Jeffrey se frotó la frente con una mano, sonriendo.
—Susan, recuérdame que nunca juegue a las cartas contigo. O al ajedrez. O incluso a las damas. Creo que tienes toda la razón.
Diana se había enjugado las lágrimas de los ojos. Habló otra vez con suavidad, repitiéndose.
—Juega a ser la muerte. Ese es su juego. Y ahora, nosotros somos las piezas.
La verdad de esta afirmación era evidente para los tres.
Jeffrey alzó la voz, y le pareció que sonaba como cuando planteaba una pregunta a sus alumnos en clase.
—Supongo que no tendría sentido intentar escondernos de nuevo —dijo despacio—. Tal vez podríamos vencerlo en su juego separándonos, partiendo en tres direcciones distintas…
—Ni de coña —soltó Susan con brusquedad.
—Susan tiene razón —agregó Diana, volviéndose hacia la pantalla—. No —dijo—, dudo que sirviera de algo, aunque pudiéramos. Esta vez debemos hacer otra cosa. Seguramente lo que yo debería haber hecho hace veinticinco años.
—¿Qué es? —preguntó Susan.
—Jugar mejor que él —respondió su madre.
Una sonrisa de hierro se dibujó en el rostro de Susan; no una expresión de diversión o placer, sino de cruel determinación.
—A mí me parece razonable. De acuerdo. Si no vamos a ocultarnos, entonces, ¿dónde nos enfrentaremos a él? ¿Aquí? ¿O habremos de volver a Nueva Jersey?
Una vez más, los tres guardaron silencio.
—Jeffrey, tú eres el experto en esa clase de preguntas —señaló su hermana.
Jeffrey titubeo.
—Enfrentarse al propio padre no es lo mismo que enfrentarse a un asesino, aunque sean la misma persona. Debemos decidir cuál es nuestro propósito. Enfrentarnos a nuestro padre o enfrentarnos a un asesino.
Las dos mujeres no contestaron. Él aguardó un momento y luego añadió con un arranque de certeza:
—La guarida de Grendel.
Diana parecía confundida.
—No acabo de entender —pero el rostro de Susan se torció en una media sonrisa irónica. Dio unas palmadas en un aplauso modesto, sólo burlón en parte.
—Lo que quiere decir, madre, es que, si quieres destruir el monstruo, debes esperar a que venga hacia ti y luego apresarlo, y, pase lo que pase, no soltarlo, aun cuando él te arrastre hacia su propio mundo, porque es allí donde tu lucha empezará y terminará.
Todos se quedaron callados durante unos segundos, hasta que Susan levantó ligeramente la mano, como una colegiala no del todo segura de su respuesta pero que no quiere dejar escapar la oportunidad de participar en clase.
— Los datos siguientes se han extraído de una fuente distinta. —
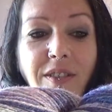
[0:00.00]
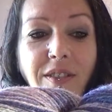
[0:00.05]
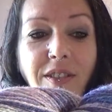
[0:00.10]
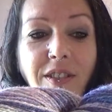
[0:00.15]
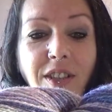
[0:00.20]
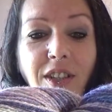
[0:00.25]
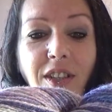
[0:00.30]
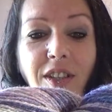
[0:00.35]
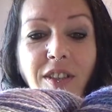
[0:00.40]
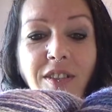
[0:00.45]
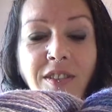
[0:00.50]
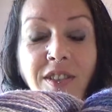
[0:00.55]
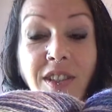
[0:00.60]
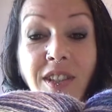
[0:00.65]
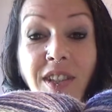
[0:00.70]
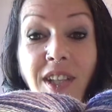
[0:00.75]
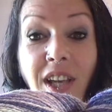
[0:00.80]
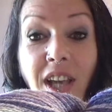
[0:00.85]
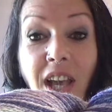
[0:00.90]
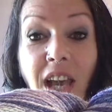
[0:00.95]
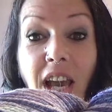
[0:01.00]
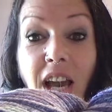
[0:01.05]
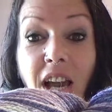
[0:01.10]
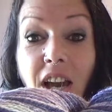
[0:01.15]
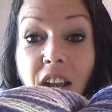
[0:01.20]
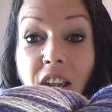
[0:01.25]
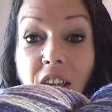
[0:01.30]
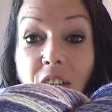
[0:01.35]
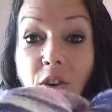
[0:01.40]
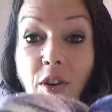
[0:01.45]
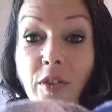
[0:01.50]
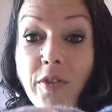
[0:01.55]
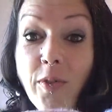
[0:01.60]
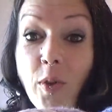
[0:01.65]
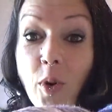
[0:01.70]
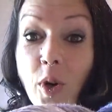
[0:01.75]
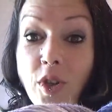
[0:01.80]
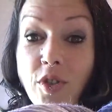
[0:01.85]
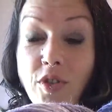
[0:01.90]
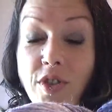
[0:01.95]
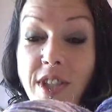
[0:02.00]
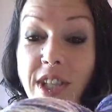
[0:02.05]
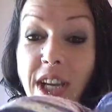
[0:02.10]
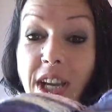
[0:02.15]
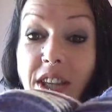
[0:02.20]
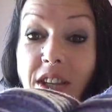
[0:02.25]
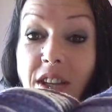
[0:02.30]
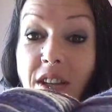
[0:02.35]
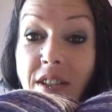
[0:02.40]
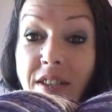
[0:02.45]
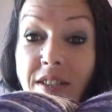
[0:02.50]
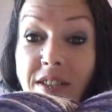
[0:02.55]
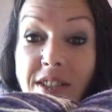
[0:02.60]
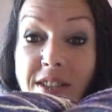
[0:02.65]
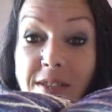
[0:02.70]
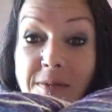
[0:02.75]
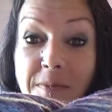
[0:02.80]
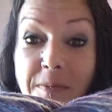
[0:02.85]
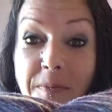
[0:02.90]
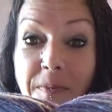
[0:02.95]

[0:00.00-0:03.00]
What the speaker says: yarn, and I got 410 yards.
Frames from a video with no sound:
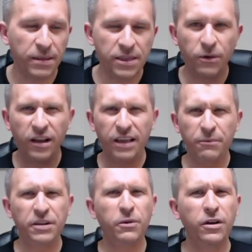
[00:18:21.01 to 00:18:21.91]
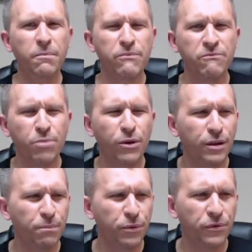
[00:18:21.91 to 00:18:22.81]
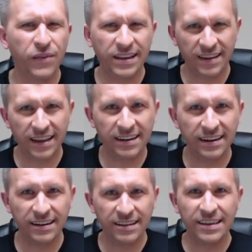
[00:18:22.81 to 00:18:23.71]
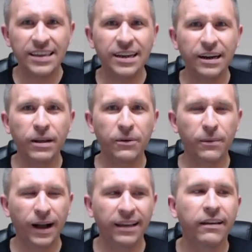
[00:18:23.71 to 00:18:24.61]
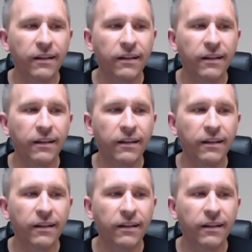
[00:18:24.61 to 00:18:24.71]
but the one guy, was he wearing a bulletproof vest, like that little thing there? I'm like, why?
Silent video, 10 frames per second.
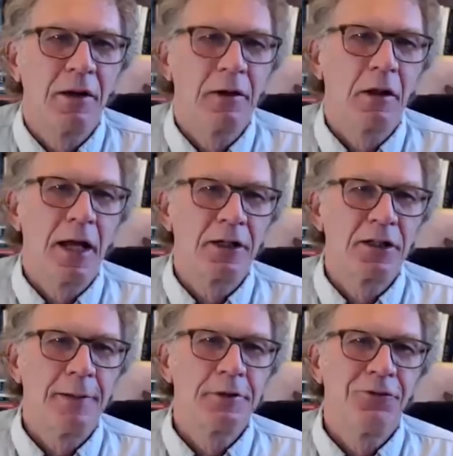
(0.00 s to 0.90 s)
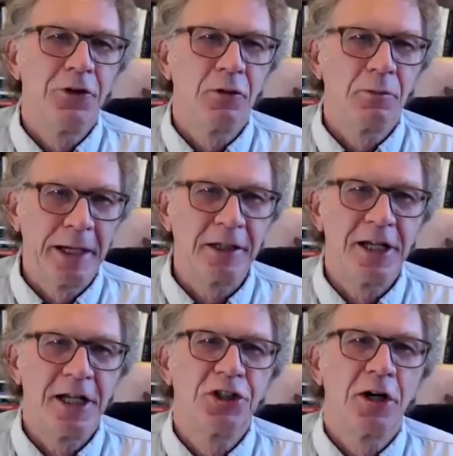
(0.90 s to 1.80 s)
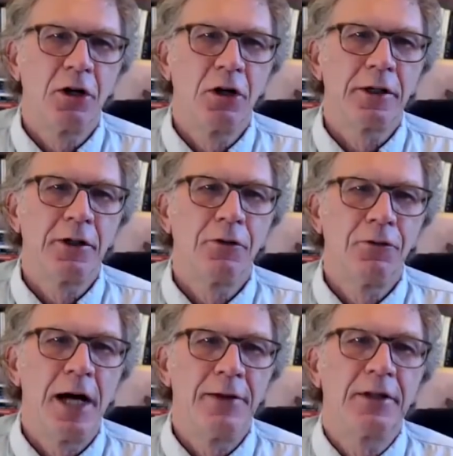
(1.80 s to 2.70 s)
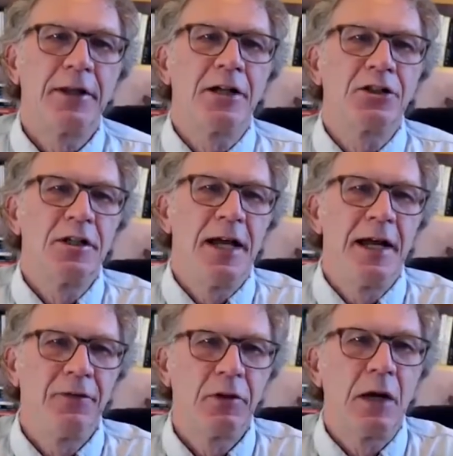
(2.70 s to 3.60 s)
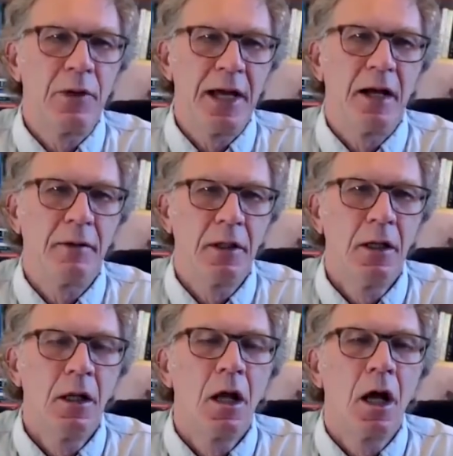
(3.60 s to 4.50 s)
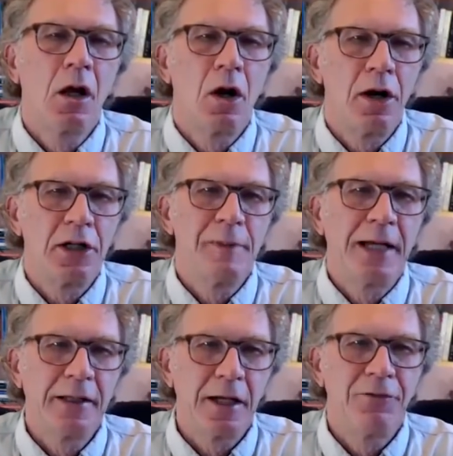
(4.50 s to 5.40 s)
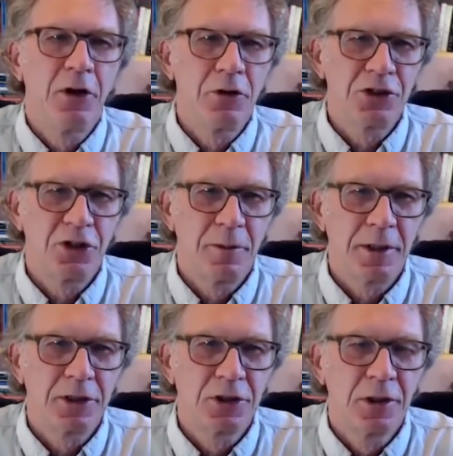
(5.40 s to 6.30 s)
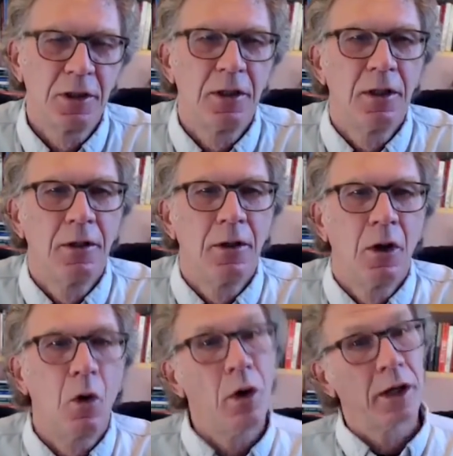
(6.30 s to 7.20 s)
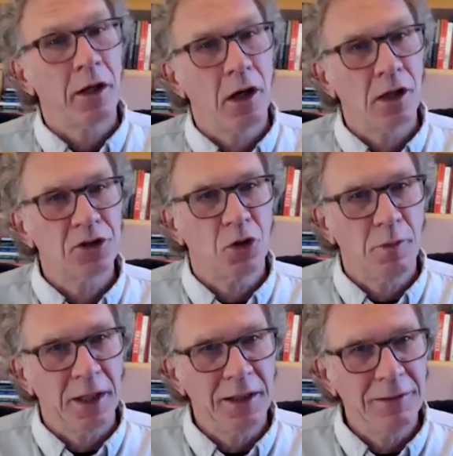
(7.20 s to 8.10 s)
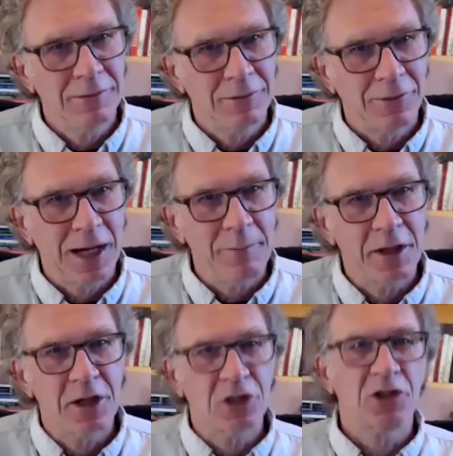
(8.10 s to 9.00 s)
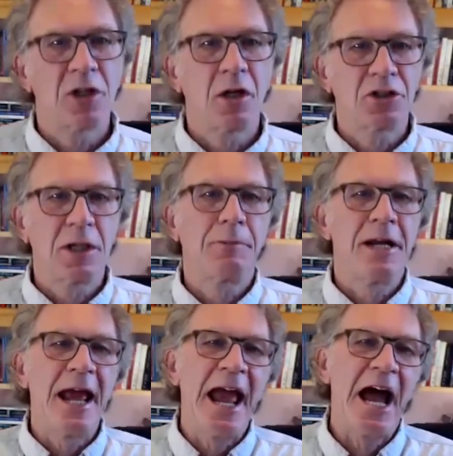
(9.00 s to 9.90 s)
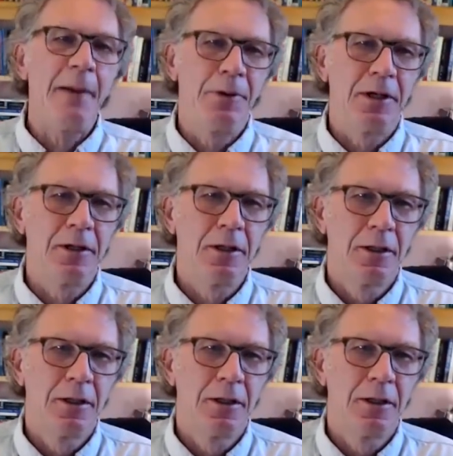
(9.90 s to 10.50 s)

a lot of times if you pay attention and look, you'll find that that's a day that we had a large magnetic field disturbance. Or it can also be, right, because there's something happened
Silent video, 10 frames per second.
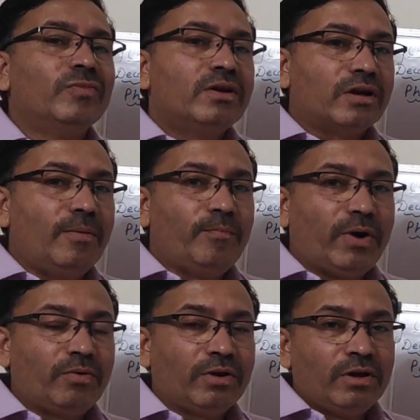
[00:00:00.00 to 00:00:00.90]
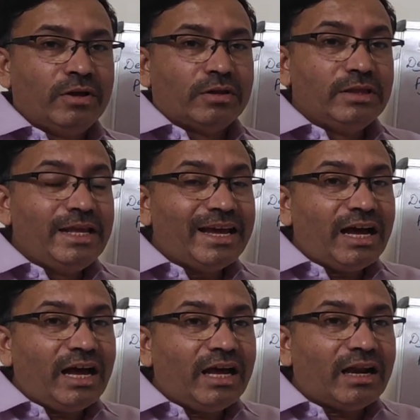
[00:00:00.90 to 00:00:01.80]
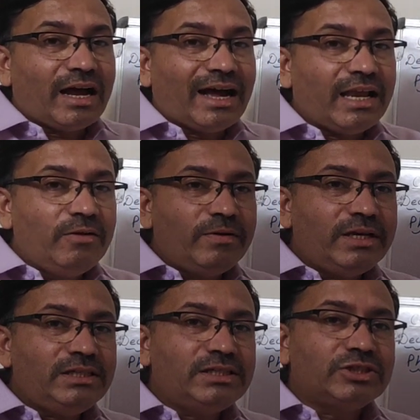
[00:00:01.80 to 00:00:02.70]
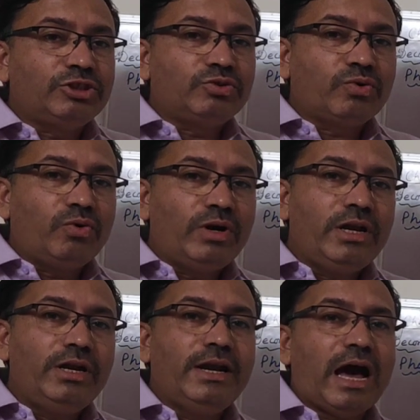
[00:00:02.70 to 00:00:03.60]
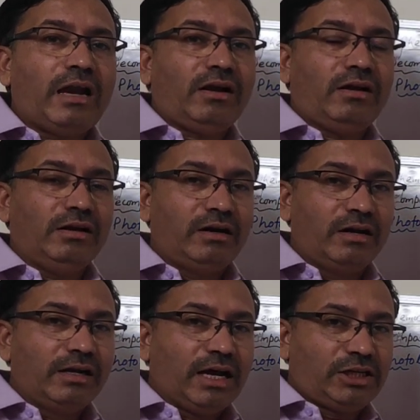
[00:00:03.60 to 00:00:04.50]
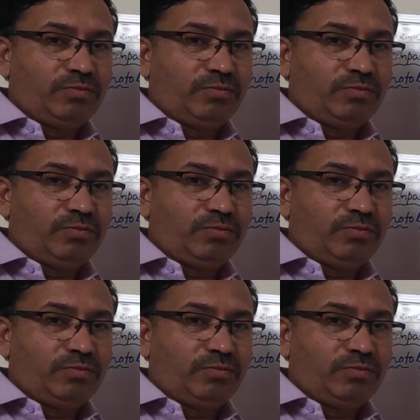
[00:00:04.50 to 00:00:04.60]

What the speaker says: compound, they are always stored in dark colored glass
—Sólo tengo una pregunta más —dijo, con algo menos de confianza en la voz—. Así que los tres lo rastreamos y damos con él antes de que él dé con nosotros. Le ganamos por la mano, digamos. Luego le plantamos cara. Como asesino o como padre. ¿Cuál es nuestro objetivo exacto? Es decir, ¿qué hacemos cuando se produzca ese reencuentro?
Ninguno de ellos tenía aún la respuesta a esta pregunta.
Susan y Diana convinieron en tomar el siguiente vuelo al Oeste, que salía de Miami a la mañana siguiente. En el ínterin, Jeffrey pidió a su madre que le enviara copias digitalizadas de la carta que le había remitido el abogado y de la nota necrológica de su marido aparecida en el boletín de la academia St. Thomas More. Él sólo les dijo que se encargaría de que alguien fuera a recogerlas al aeropuerto de Nueva Washington y de conseguirles alojamiento. De inmediato delegó esas tareas en el agente Martin.